• Extracted material
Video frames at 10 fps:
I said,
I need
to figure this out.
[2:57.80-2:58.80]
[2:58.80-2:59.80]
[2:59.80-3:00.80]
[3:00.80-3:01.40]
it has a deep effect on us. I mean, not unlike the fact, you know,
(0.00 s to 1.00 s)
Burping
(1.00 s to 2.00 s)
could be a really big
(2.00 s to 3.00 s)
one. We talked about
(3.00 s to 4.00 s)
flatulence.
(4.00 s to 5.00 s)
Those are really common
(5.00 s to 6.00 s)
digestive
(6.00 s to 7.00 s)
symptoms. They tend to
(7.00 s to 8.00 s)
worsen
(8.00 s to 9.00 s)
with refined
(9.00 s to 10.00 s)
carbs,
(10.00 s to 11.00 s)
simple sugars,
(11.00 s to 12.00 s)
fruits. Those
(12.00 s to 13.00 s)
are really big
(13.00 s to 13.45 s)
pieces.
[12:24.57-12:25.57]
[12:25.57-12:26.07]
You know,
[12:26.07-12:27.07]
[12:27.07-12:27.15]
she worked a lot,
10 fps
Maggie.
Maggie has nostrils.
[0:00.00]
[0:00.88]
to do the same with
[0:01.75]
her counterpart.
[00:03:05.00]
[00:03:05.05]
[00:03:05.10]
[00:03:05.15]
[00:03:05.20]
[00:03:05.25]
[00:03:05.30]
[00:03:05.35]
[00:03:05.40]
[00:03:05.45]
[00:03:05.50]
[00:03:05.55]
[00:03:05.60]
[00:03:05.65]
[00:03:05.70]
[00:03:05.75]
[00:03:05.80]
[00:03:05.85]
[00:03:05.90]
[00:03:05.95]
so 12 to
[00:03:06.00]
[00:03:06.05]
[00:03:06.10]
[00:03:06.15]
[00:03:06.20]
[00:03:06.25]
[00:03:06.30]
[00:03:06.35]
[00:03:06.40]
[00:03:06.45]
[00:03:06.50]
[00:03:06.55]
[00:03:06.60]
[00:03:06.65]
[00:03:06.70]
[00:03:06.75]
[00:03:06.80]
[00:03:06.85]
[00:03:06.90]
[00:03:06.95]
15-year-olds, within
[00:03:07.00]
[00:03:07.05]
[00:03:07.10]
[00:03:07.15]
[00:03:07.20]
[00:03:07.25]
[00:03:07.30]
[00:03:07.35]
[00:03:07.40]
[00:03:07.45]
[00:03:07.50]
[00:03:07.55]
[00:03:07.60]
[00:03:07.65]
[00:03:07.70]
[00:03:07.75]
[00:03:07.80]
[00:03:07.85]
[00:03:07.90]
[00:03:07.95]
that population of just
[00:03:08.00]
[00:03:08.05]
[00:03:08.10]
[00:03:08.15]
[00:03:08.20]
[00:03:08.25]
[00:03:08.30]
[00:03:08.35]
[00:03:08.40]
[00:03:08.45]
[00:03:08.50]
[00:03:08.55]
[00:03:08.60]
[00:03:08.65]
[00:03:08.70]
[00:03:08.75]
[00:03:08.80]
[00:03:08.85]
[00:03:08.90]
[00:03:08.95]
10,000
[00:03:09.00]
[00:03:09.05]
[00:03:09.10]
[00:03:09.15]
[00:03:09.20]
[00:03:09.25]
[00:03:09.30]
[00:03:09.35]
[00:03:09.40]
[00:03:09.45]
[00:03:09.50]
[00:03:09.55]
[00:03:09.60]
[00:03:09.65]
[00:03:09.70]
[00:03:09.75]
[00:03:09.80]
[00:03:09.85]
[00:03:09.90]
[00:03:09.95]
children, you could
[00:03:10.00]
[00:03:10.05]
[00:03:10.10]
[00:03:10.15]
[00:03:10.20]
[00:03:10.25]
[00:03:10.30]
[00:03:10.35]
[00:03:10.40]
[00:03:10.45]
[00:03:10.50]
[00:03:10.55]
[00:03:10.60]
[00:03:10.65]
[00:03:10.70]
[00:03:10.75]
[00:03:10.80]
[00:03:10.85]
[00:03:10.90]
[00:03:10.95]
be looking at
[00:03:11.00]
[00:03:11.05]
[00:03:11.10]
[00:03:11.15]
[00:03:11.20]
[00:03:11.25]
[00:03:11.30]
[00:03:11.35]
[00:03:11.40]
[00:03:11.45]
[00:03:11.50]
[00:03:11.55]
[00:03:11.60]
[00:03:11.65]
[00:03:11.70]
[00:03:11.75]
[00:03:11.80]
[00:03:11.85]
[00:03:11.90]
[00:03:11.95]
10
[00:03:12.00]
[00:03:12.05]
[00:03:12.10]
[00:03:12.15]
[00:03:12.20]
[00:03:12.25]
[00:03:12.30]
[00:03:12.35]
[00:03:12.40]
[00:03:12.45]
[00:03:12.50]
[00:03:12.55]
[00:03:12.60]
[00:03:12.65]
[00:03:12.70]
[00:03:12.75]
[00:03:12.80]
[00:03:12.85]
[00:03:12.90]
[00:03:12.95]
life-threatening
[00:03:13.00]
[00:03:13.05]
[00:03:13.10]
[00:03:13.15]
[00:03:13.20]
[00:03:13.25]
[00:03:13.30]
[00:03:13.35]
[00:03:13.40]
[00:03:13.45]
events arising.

• How to complete this task
Now output the listing above, exactly as it appears.

• Completed exercise
Video frames at 10 fps:
I said,
I need
to figure this out.
[2:57.80-2:58.80]
[2:58.80-2:59.80]
[2:59.80-3:00.80]
[3:00.80-3:01.40]
it has a deep effect on us. I mean, not unlike the fact, you know,
(0.00 s to 1.00 s)
Burping
(1.00 s to 2.00 s)
could be a really big
(2.00 s to 3.00 s)
one. We talked about
(3.00 s to 4.00 s)
flatulence.
(4.00 s to 5.00 s)
Those are really common
(5.00 s to 6.00 s)
digestive
(6.00 s to 7.00 s)
symptoms. They tend to
(7.00 s to 8.00 s)
worsen
(8.00 s to 9.00 s)
with refined
(9.00 s to 10.00 s)
carbs,
(10.00 s to 11.00 s)
simple sugars,
(11.00 s to 12.00 s)
fruits. Those
(12.00 s to 13.00 s)
are really big
(13.00 s to 13.45 s)
pieces.
[12:24.57-12:25.57]
[12:25.57-12:26.07]
You know,
[12:26.07-12:27.07]
[12:27.07-12:27.15]
she worked a lot,
10 fps
Maggie.
Maggie has nostrils.
[0:00.00]
[0:00.88]
to do the same with
[0:01.75]
her counterpart.
[00:03:05.00]
[00:03:05.05]
[00:03:05.10]
[00:03:05.15]
[00:03:05.20]
[00:03:05.25]
[00:03:05.30]
[00:03:05.35]
[00:03:05.40]
[00:03:05.45]
[00:03:05.50]
[00:03:05.55]
[00:03:05.60]
[00:03:05.65]
[00:03:05.70]
[00:03:05.75]
[00:03:05.80]
[00:03:05.85]
[00:03:05.90]
[00:03:05.95]
so 12 to
[00:03:06.00]
[00:03:06.05]
[00:03:06.10]
[00:03:06.15]
[00:03:06.20]
[00:03:06.25]
[00:03:06.30]
[00:03:06.35]
[00:03:06.40]
[00:03:06.45]
[00:03:06.50]
[00:03:06.55]
[00:03:06.60]
[00:03:06.65]
[00:03:06.70]
[00:03:06.75]
[00:03:06.80]
[00:03:06.85]
[00:03:06.90]
[00:03:06.95]
15-year-olds, within
[00:03:07.00]
[00:03:07.05]
[00:03:07.10]
[00:03:07.15]
[00:03:07.20]
[00:03:07.25]
[00:03:07.30]
[00:03:07.35]
[00:03:07.40]
[00:03:07.45]
[00:03:07.50]
[00:03:07.55]
[00:03:07.60]
[00:03:07.65]
[00:03:07.70]
[00:03:07.75]
[00:03:07.80]
[00:03:07.85]
[00:03:07.90]
[00:03:07.95]
that population of just
[00:03:08.00]
[00:03:08.05]
[00:03:08.10]
[00:03:08.15]
[00:03:08.20]
[00:03:08.25]
[00:03:08.30]
[00:03:08.35]
[00:03:08.40]
[00:03:08.45]
[00:03:08.50]
[00:03:08.55]
[00:03:08.60]
[00:03:08.65]
[00:03:08.70]
[00:03:08.75]
[00:03:08.80]
[00:03:08.85]
[00:03:08.90]
[00:03:08.95]
10,000
[00:03:09.00]
[00:03:09.05]
[00:03:09.10]
[00:03:09.15]
[00:03:09.20]
[00:03:09.25]
[00:03:09.30]
[00:03:09.35]
[00:03:09.40]
[00:03:09.45]
[00:03:09.50]
[00:03:09.55]
[00:03:09.60]
[00:03:09.65]
[00:03:09.70]
[00:03:09.75]
[00:03:09.80]
[00:03:09.85]
[00:03:09.90]
[00:03:09.95]
children, you could
[00:03:10.00]
[00:03:10.05]
[00:03:10.10]
[00:03:10.15]
[00:03:10.20]
[00:03:10.25]
[00:03:10.30]
[00:03:10.35]
[00:03:10.40]
[00:03:10.45]
[00:03:10.50]
[00:03:10.55]
[00:03:10.60]
[00:03:10.65]
[00:03:10.70]
[00:03:10.75]
[00:03:10.80]
[00:03:10.85]
[00:03:10.90]
[00:03:10.95]
be looking at
[00:03:11.00]
[00:03:11.05]
[00:03:11.10]
[00:03:11.15]
[00:03:11.20]
[00:03:11.25]
[00:03:11.30]
[00:03:11.35]
[00:03:11.40]
[00:03:11.45]
[00:03:11.50]
[00:03:11.55]
[00:03:11.60]
[00:03:11.65]
[00:03:11.70]
[00:03:11.75]
[00:03:11.80]
[00:03:11.85]
[00:03:11.90]
[00:03:11.95]
10
[00:03:12.00]
[00:03:12.05]
[00:03:12.10]
[00:03:12.15]
[00:03:12.20]
[00:03:12.25]
[00:03:12.30]
[00:03:12.35]
[00:03:12.40]
[00:03:12.45]
[00:03:12.50]
[00:03:12.55]
[00:03:12.60]
[00:03:12.65]
[00:03:12.70]
[00:03:12.75]
[00:03:12.80]
[00:03:12.85]
[00:03:12.90]
[00:03:12.95]
life-threatening
[00:03:13.00]
[00:03:13.05]
[00:03:13.10]
[00:03:13.15]
[00:03:13.20]
[00:03:13.25]
[00:03:13.30]
[00:03:13.35]
[00:03:13.40]
[00:03:13.45]
events arising.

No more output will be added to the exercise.